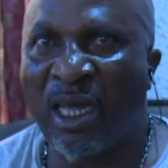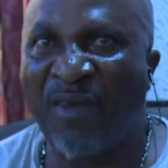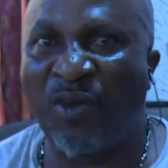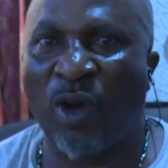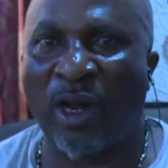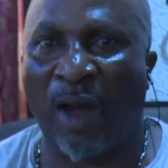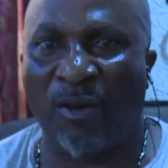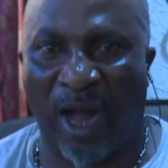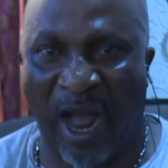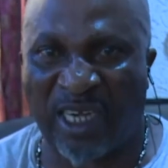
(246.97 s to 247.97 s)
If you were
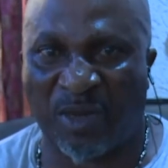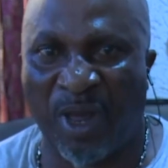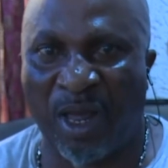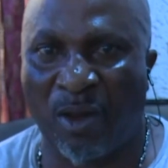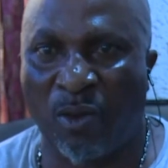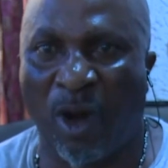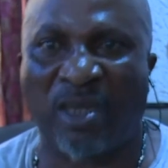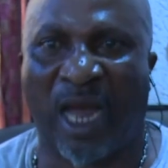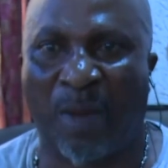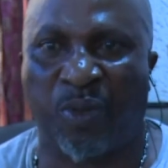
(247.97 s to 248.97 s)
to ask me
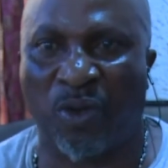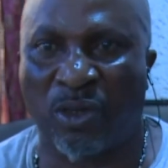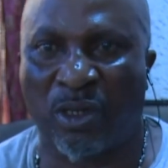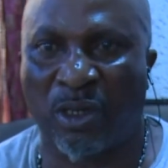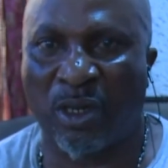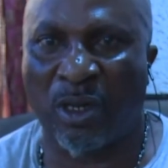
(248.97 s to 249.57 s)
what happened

[TASK DETAILS]: With the pictures stripped out, return each record word for word.

[RESULT OF THE EXERCISE]:
(246.97 s to 247.97 s)
If you were
(247.97 s to 248.97 s)
to ask me
(248.97 s to 249.57 s)
what happened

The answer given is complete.